Organ transplantation saves thousands of lives every year. The surge in demand with a persistent organ shortage represents a major healthcare challenge. If all patients were transplanted, the NHS could save £152m per year. Nowadays, older and ‘higher risk’ deceased donor organs are considered with an increased chance of non-function and graft failure.
Uncertainty which organ to accept or not has led to increased discard rates. Better clinical parameters predicting outcomes and novel technologies to assess, condition and repair such organs are crucial.

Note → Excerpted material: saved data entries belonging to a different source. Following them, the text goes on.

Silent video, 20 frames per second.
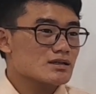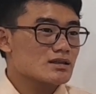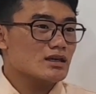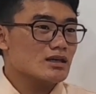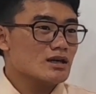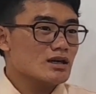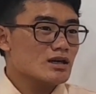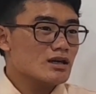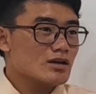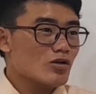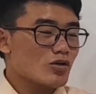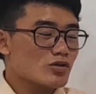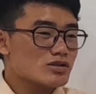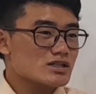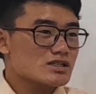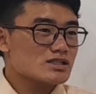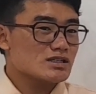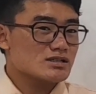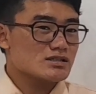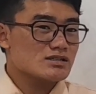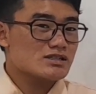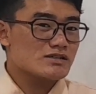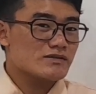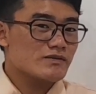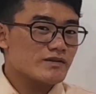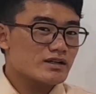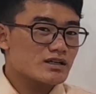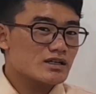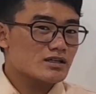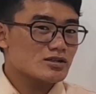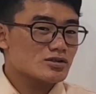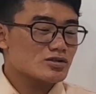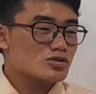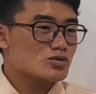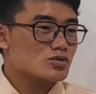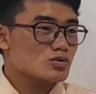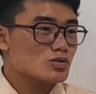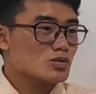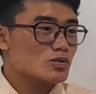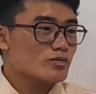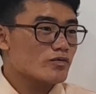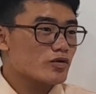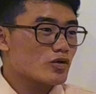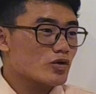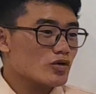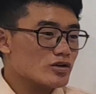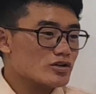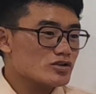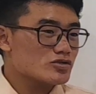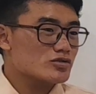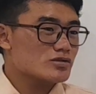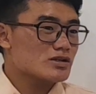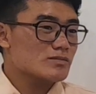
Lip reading: the oxygen difficult to flow into the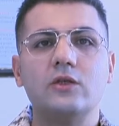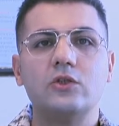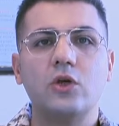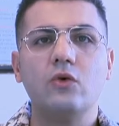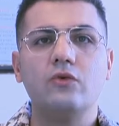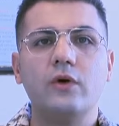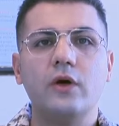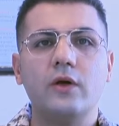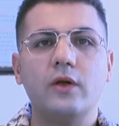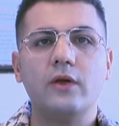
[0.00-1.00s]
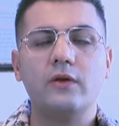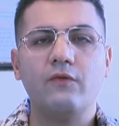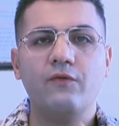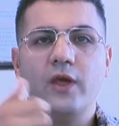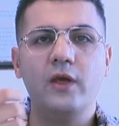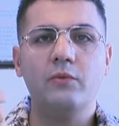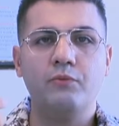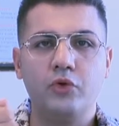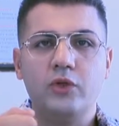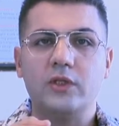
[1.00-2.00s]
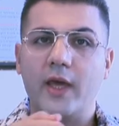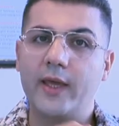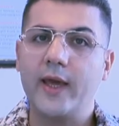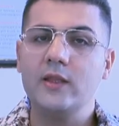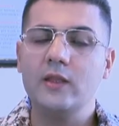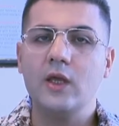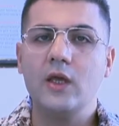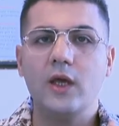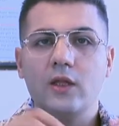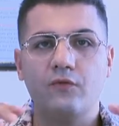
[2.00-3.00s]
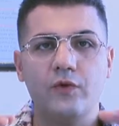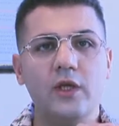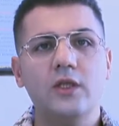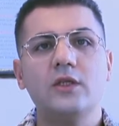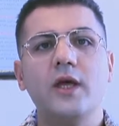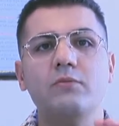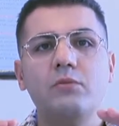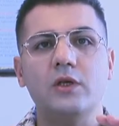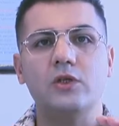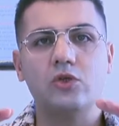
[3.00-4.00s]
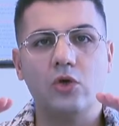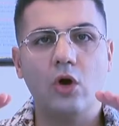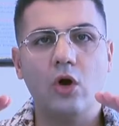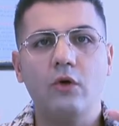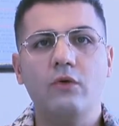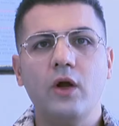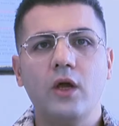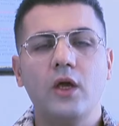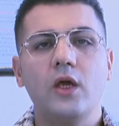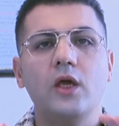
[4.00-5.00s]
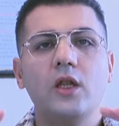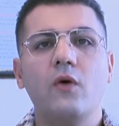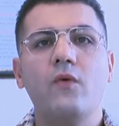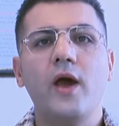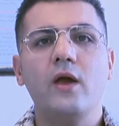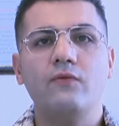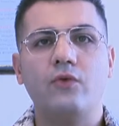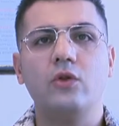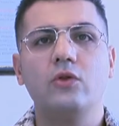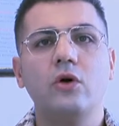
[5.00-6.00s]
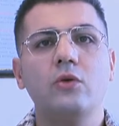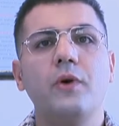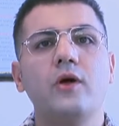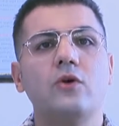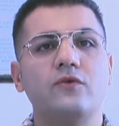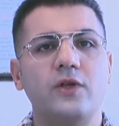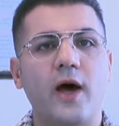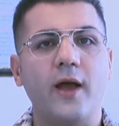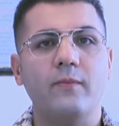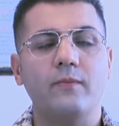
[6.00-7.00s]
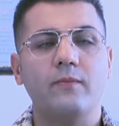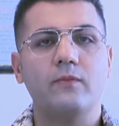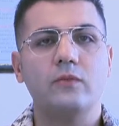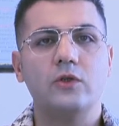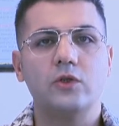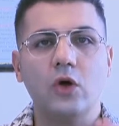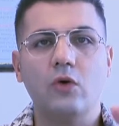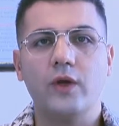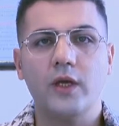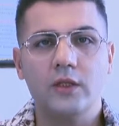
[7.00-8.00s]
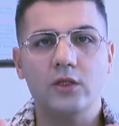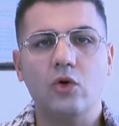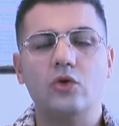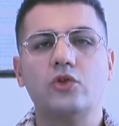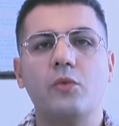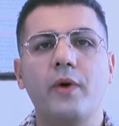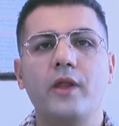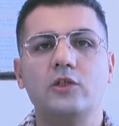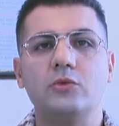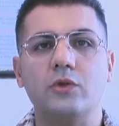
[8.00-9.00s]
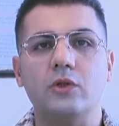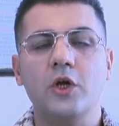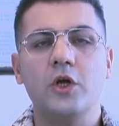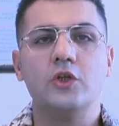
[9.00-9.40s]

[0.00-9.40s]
So we put it again and it can be served in a way for a long period of time. So it is also manageable.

1) Develop a robust organ viability assessment tool, including identification of relevant biomarkers of organ quality, genetic profiles and digital pathology, using an integrated –omics platform (proteomics, metabolomics) and collected samples of the national QUOD biobank in Oxford (more than 2,000 donors, 195,500 biobank items) linked with the UK transplant registry;
2) Recondition donor organs with Normothermic Machine Perfusion. NMP restores homeostasis in organs during preservation whilst outside the body. We have developed this concept and a new device for the liver (OrganOx metra®), currently in clinical trials. We will now apply NMP to condition discarded human livers and kidneys and compare function and molecular profiles with results from successfully transplanted organs;
3) Aim to repair injured organs with novel therapeutic approaches using cell therapy to release factors that may help regenerate function. After controlled infusion of stromal or immune regulatory cells during isolated ex-vivo NMP we will identify the site of homing and interactions of these cells with the injured organ, potentially reducing inflammation and immunogenicity whilst stimulating repair and immune modulation towards sustained function post-transplant. Re-assessment, using validated profiles (1), after conditioning (2) and cell therapy (3) will demonstrate which of the previously discarded organs can be transplanted in first-in-man studies;
4) Islet transplantation to cure diabetes mellitus has achieved considerable clinical success. The next challenge is to make it suitable for diabetic children by transplanting without significant suppression of the immune system through medication. This involves developing techniques for human islets enhancing survival by implantation of a novel islet device;
5) We will also commence first-in-man trials of tissue engineered mucous membranes as a novel means of repairing mucosa lost through disease, trauma or after head and neck cancer resection. Functional movement will be a great benefit where it has been impaired by disease or trauma.